Derfor eg fann millom Bjørkar og Bar
i Våren ei Gåta;
derfor det Ljod i den Fløyta eg skar,
meg tyktest at gråta.
Lente Nog een maal zag ik hoe de winter door de lente werd verjaagd. De vogelkers met bloemen zag ik nog een maal in volle bloei staan Nog een maal mocht ik het ijs zien smelten van het land, De sneeuw smelt en de waterval in de rivier ruist en schuimt. Nog een maal zag ik het groene gras bezaaid met bloemen; hoorde ik de vogels van de lente in hun lied de zon en de zomer verwelkomen. Op een dag zal ik de bruisende lente met eigen oog schouwen. Op een dag zal ik een thuis mogen vinden en mij zwemmend wassen.
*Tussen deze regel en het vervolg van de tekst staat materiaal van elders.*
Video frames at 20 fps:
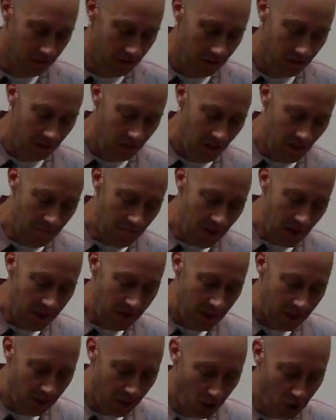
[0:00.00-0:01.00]
It meant
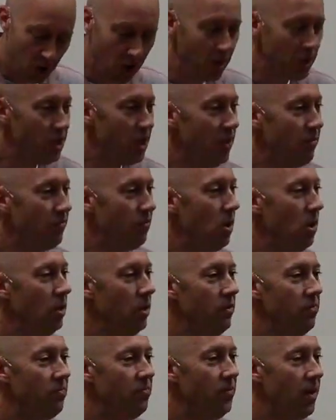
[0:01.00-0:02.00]
that the church had fallen
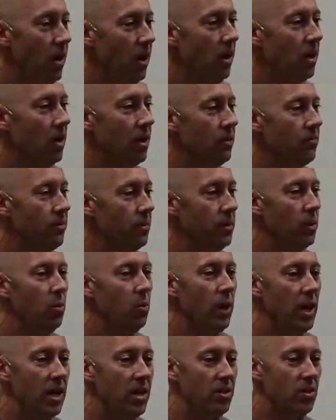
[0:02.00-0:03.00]
far from the
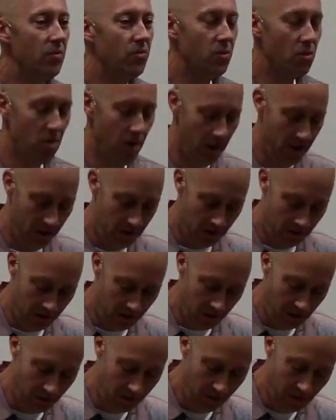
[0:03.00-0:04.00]
ways of Christ.
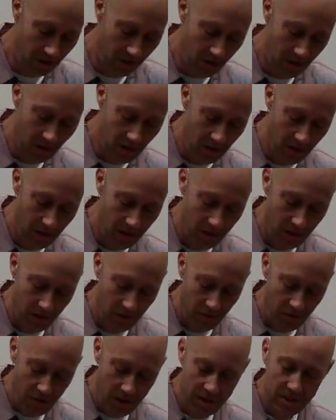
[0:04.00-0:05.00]

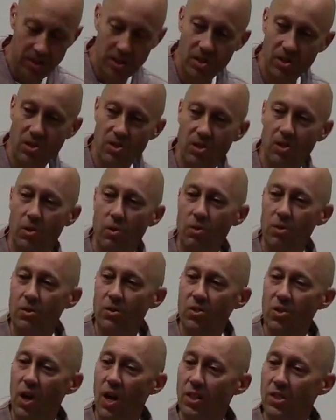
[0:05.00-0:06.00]
Francis
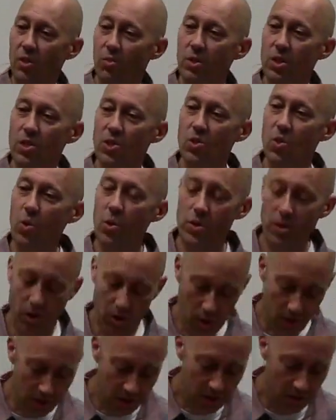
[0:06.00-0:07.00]
sought to restore the
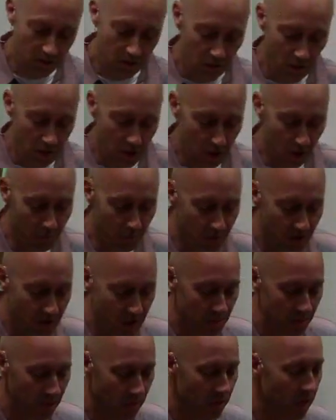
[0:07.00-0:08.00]
Christian
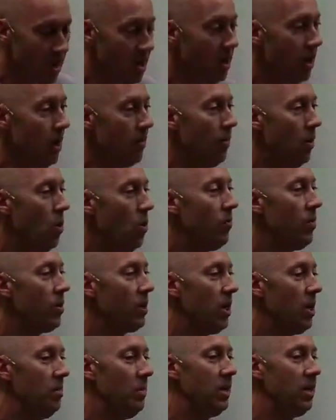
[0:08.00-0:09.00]
principle of
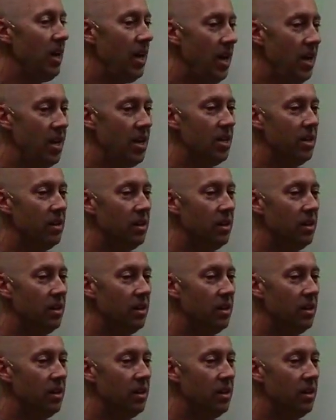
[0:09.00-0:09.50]
overcoming hate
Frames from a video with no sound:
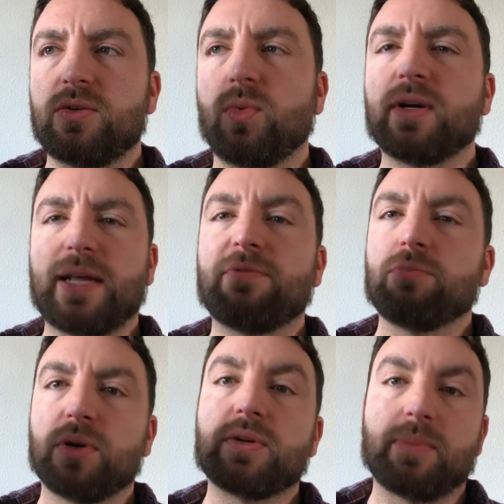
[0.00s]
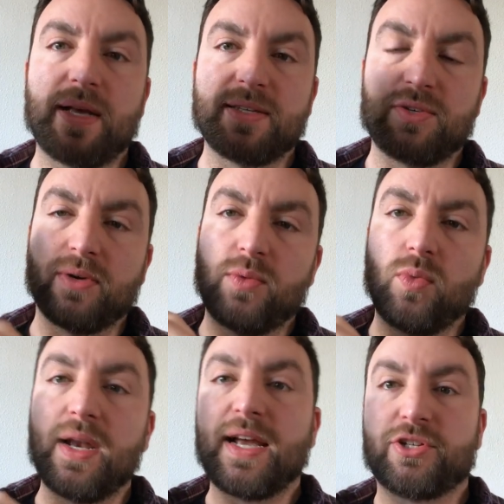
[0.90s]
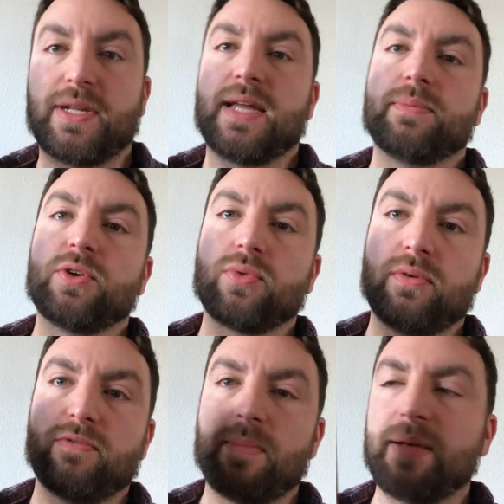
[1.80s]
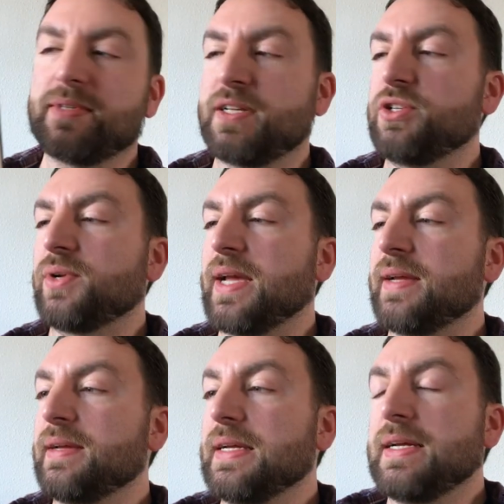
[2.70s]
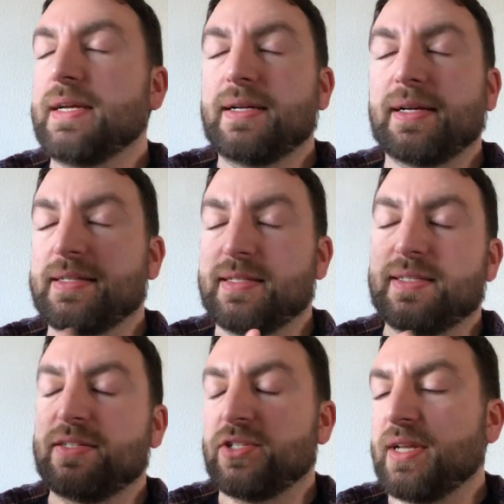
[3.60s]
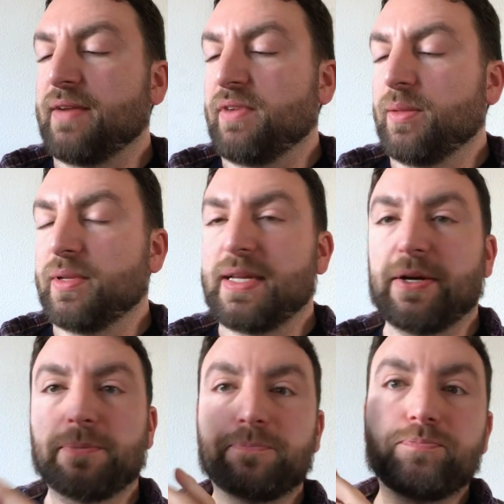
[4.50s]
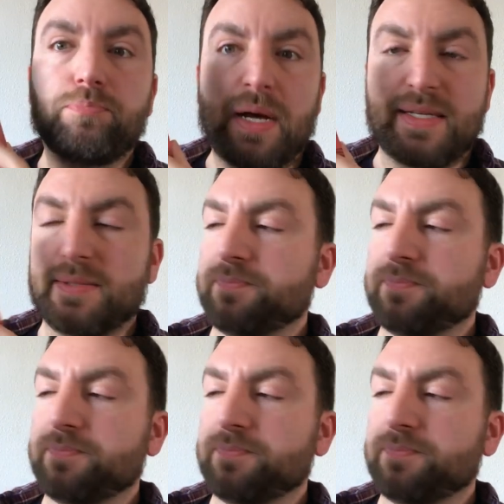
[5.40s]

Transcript: one came from Book Depository and one actually had to be ordered from Amazon UK because it's just not available here. But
Al wat de lente mij terug gaf, en bloemen die ik plukte, ademden de geest van mijn voorouders die dansten en zuchtten en zo vond ik tussen miljoenen sparren en berken het geheim van de lente. Daarom klinkt het geluid van een fluit mij in de oren als huilen
tekst Aasmund Olavsson Vinje
Vertaling (1) Gaby den Held (2005) Vertaling (4) Koos Jaspers (2015)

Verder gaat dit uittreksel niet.